Carrie walks Aidan home to his front stairs since it's only four blocks from the restaurant. Aidan says that it was good to see her tonight. Subtle as ever, Carrie says that she thinks she wants to get back together. All Aidan can say is, "Oh fuck." Appropriate response I think. He was afraid she was gonna say something like that. He was willing to try the friendship thing but not the other. But, but, but he grabbed her hand back at the restaurant?! Oh that. He was just trying to make her comfortable since she was so nervous telling that story. Oh. She regroups, very quickly I might add, and says goodnight.

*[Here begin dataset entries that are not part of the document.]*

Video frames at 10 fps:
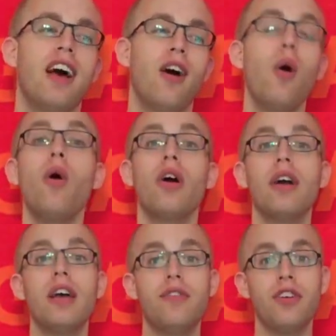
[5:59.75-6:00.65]
Or,
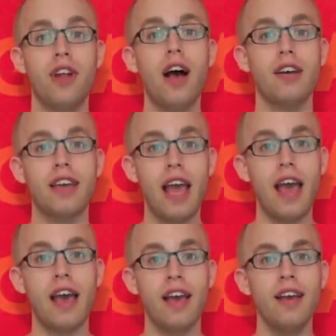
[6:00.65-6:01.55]
if you're not
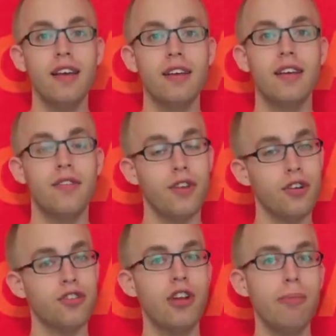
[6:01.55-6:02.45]
gay, if you're a
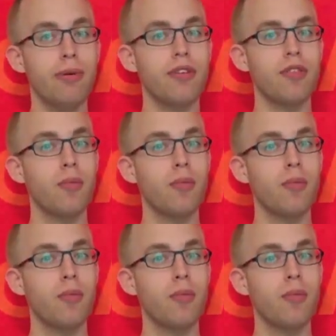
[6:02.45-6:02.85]
straight person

As she steps away, he puts his arm around her waist and kisses her on the cheek, right up against her lips. She freezes and finally gets away.

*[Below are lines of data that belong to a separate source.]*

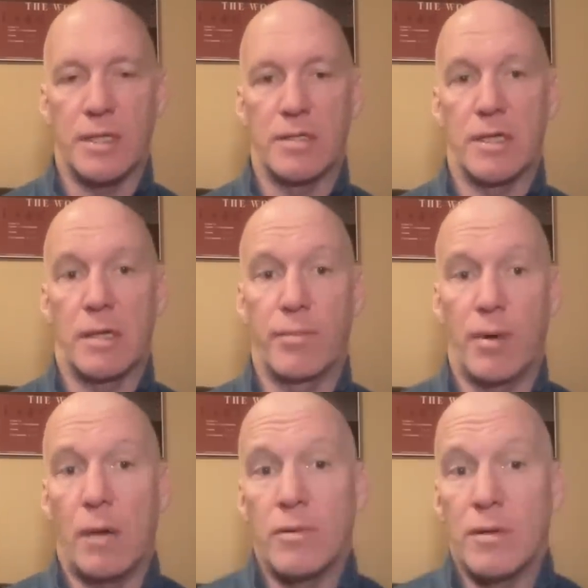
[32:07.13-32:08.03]
And he said,
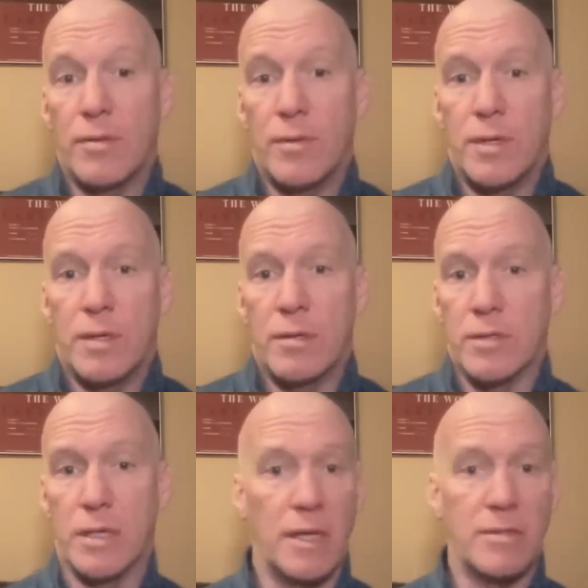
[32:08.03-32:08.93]
probably 3
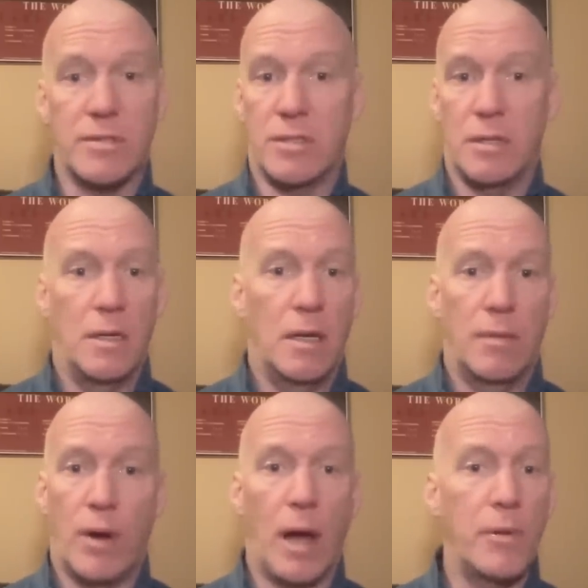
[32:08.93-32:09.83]
years. And that's
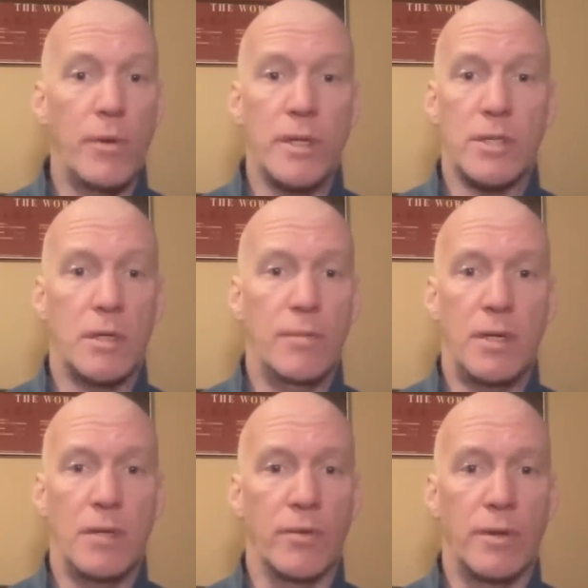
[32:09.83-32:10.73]
probably what it's going to
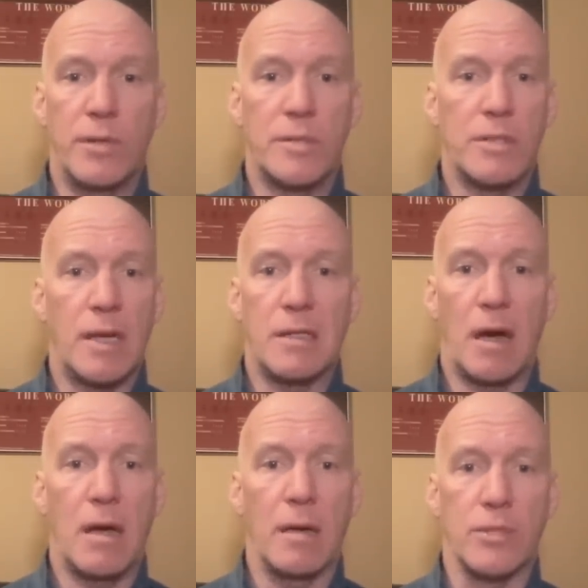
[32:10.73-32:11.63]
be. Rebuilds take
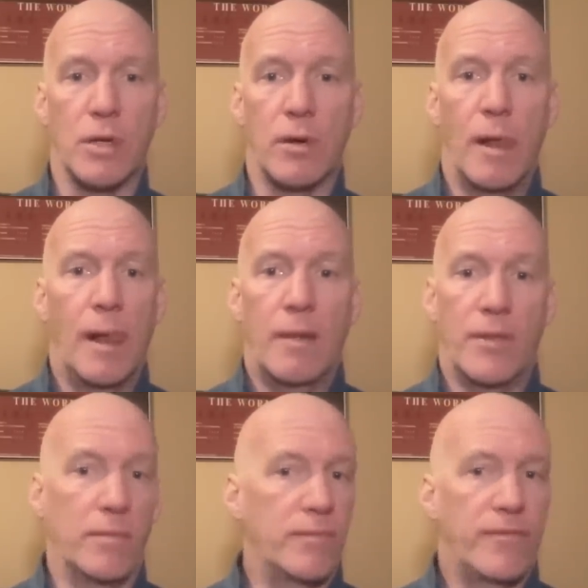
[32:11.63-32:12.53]
time. So
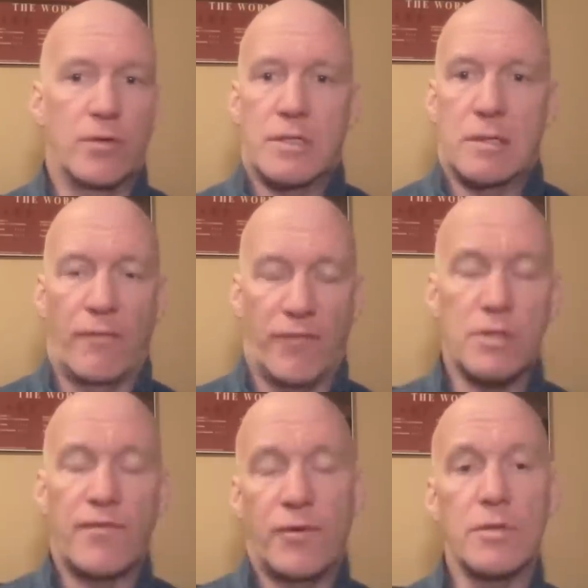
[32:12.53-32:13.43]
the
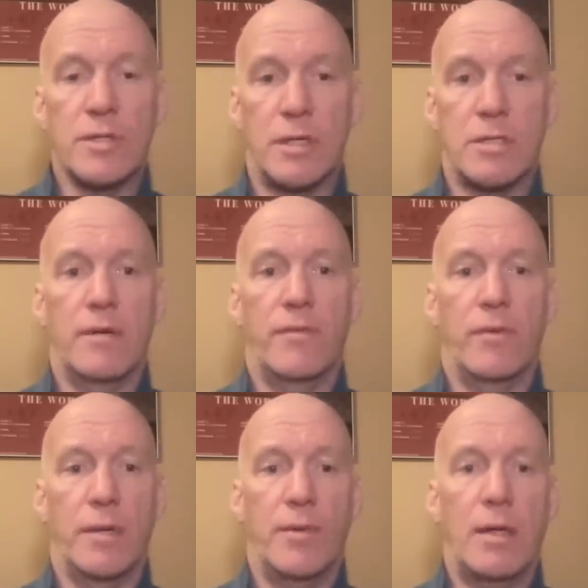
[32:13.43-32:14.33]
first full season of a
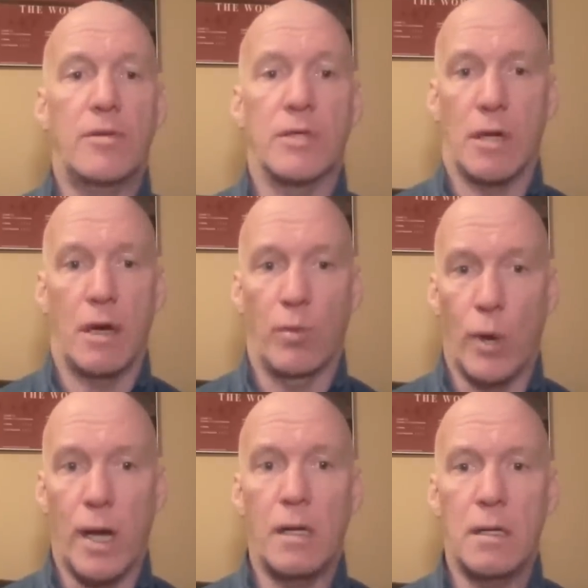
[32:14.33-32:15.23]
rebuild has
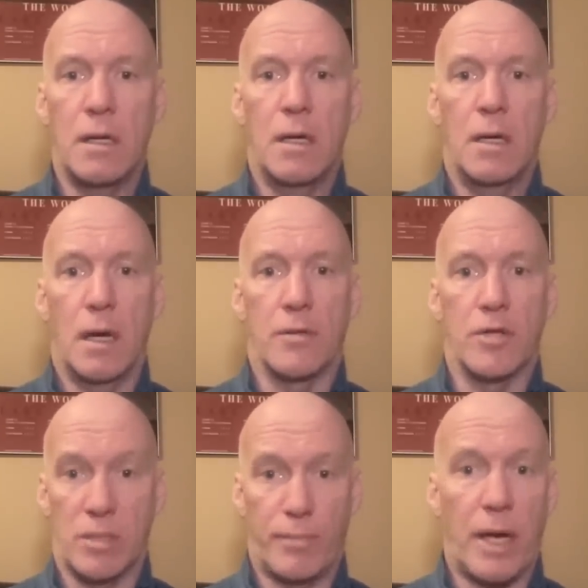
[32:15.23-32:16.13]
gone well,
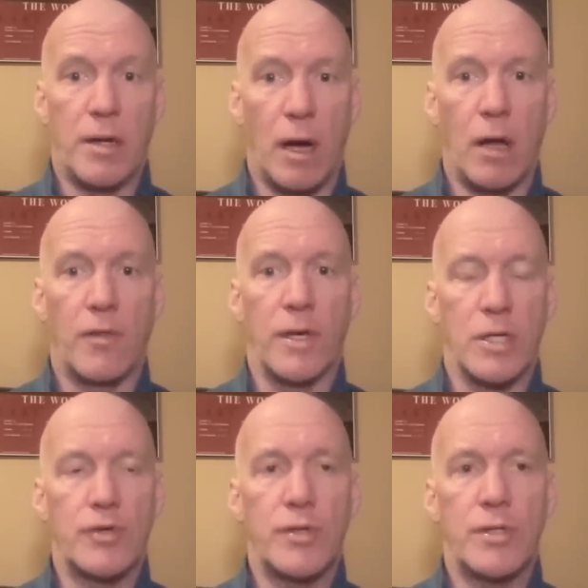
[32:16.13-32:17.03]
despite all the
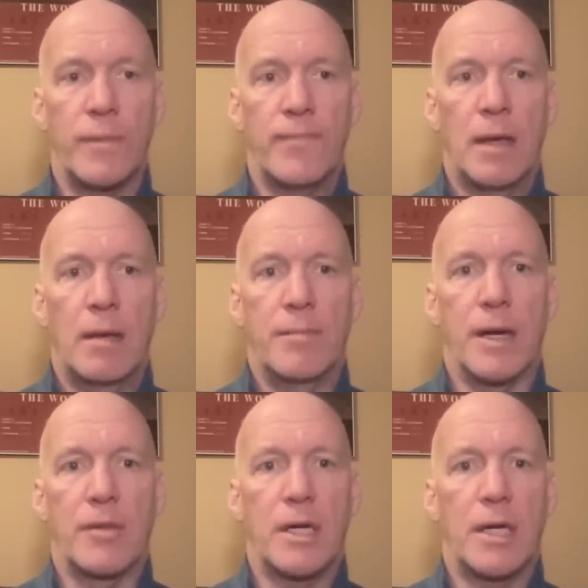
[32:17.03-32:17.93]
injuries.
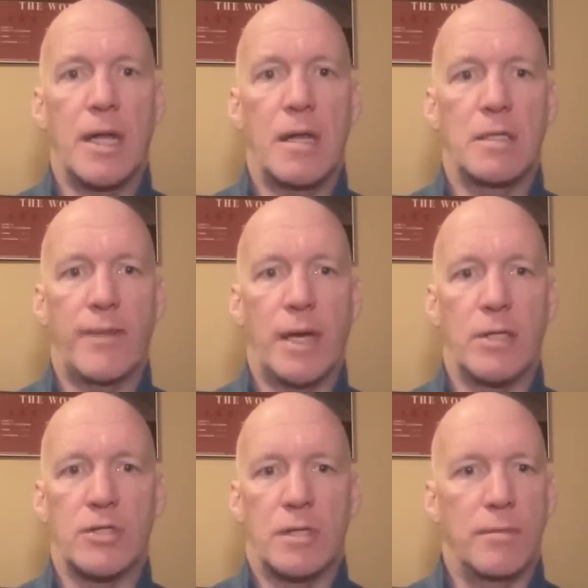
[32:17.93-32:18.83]
But I think Canadians
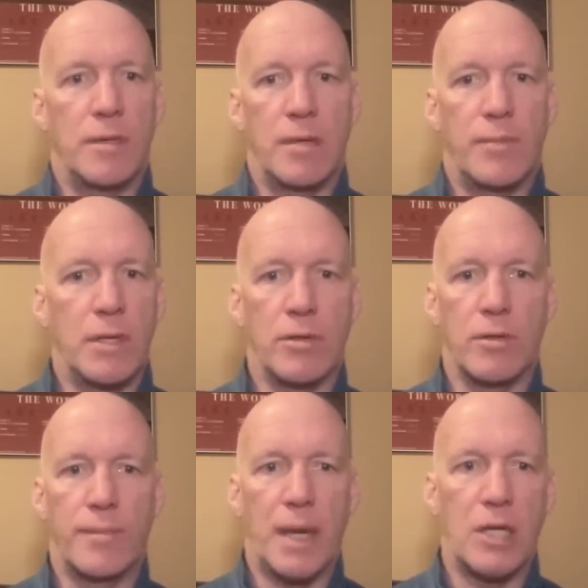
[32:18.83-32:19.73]
fans just need to be a
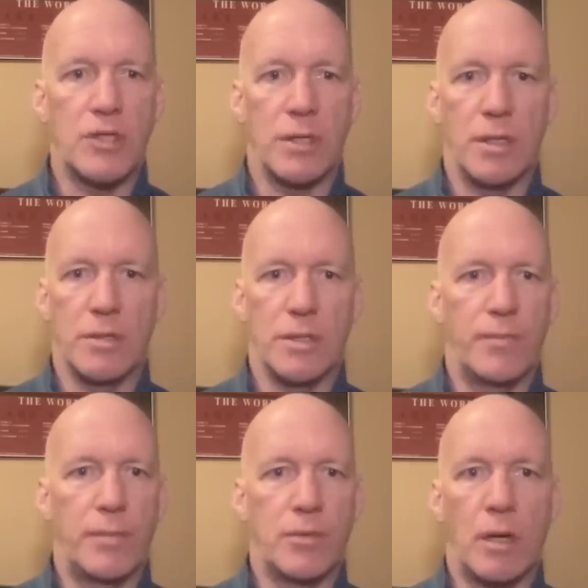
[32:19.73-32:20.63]
little patient. You know,
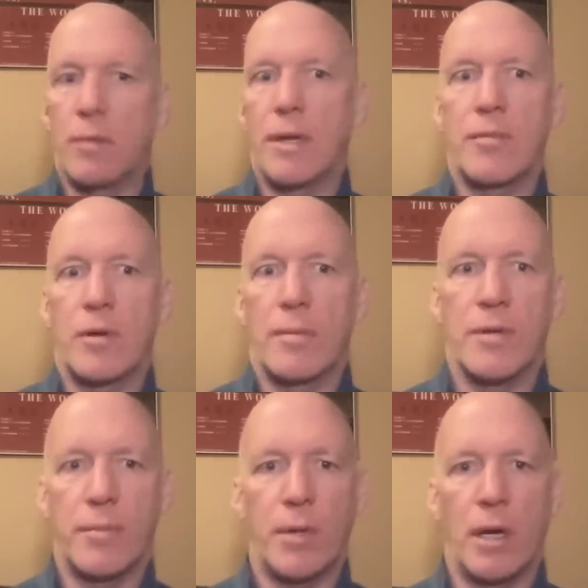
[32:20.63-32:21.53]
some people say, oh, maybe they're going
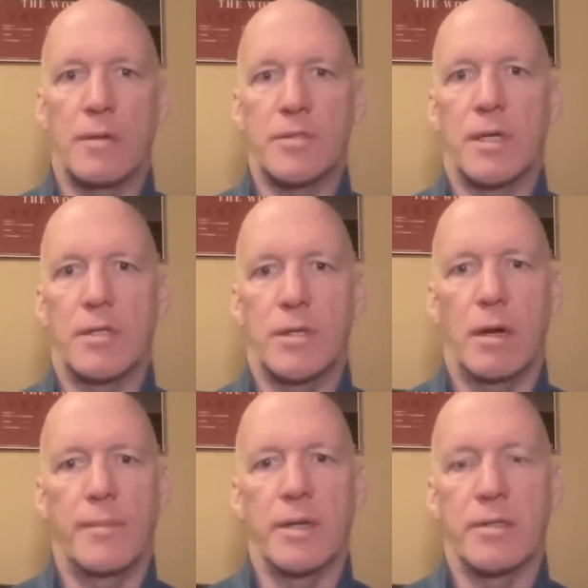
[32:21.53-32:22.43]
to be in the playoffs next
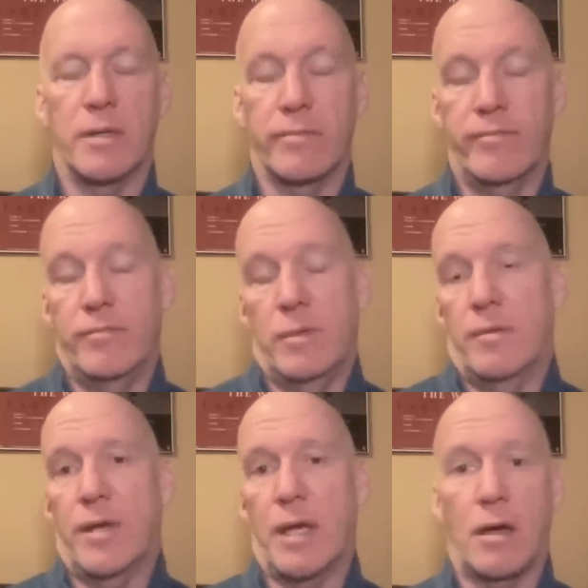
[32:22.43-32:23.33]
year. I mean, if
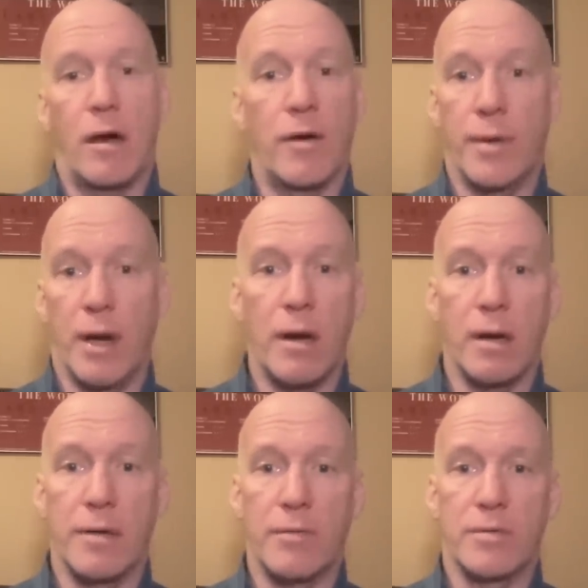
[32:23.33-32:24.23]
they get Connor
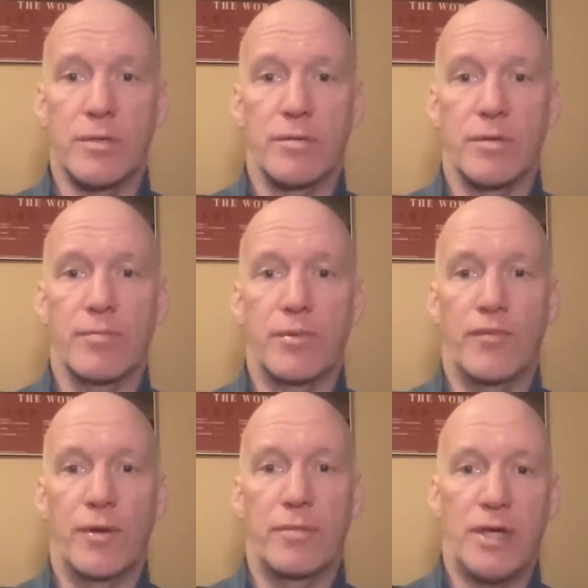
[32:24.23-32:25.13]
Bedard, that would certainly
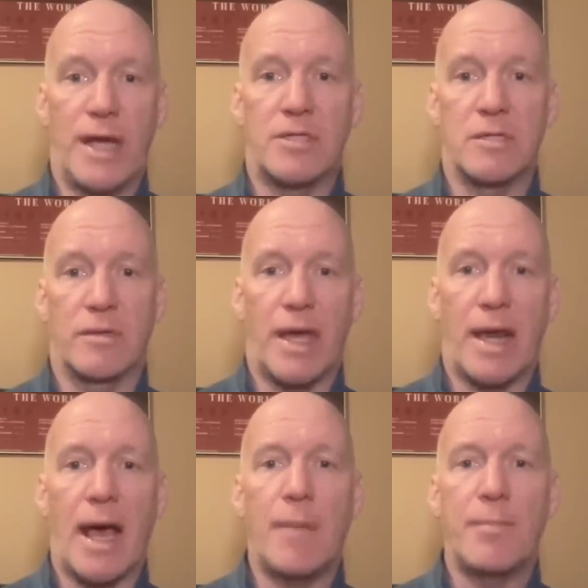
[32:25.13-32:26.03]
improve their chances of
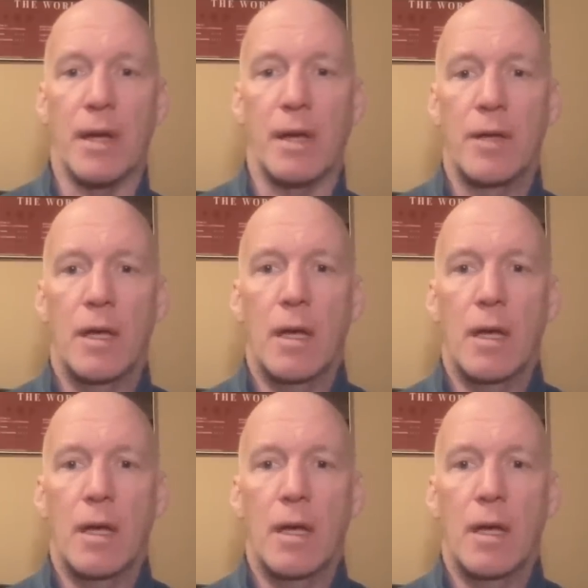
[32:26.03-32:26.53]
that happening.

The MINUTE she gets home she tries to call Miranda, no answer and then tries to send a desperate email. Her phone rings and it's Miranda. She was "I-M-ing" with Marathon Man. Okay, I'm gonna breathe right now. Sitting in front of Miranda is the new Apple Titanium. The show has the unmitigated AUDACITY to even IMPLY that AOHell is being used as an ISP on a Titanium... Ggrrrrrrrrrr. Ahem. Where were we. Marathon Man is coming over. Miranda wants to know what happened to her airbag. Steve tried to kiss her outside the restaurant. Imagine that, Aidan tried, well "miss-kissed" Carrie. Just as Carrie asks Miranda what that means, we hear an AOHell sound (ggrrrrr) indicating that Aidan has just popped up online. Carrie freaks and jumps out of her chair. She ducks down away from her laptop afraid that he might be able to actually see her. Miranda reassures her that he can't and to step away from the computer. That's it, Carrie knows that he's home and that he wants to see her. She's going over there. Miranda thinks she should pace herself. Send an email or something. NO! His words said no but his kiss said yes. Being the good lawyer that she is, Miranda states that that's the defense invoked by date rapists. Carrie knows he still feels it, hangs up and runs.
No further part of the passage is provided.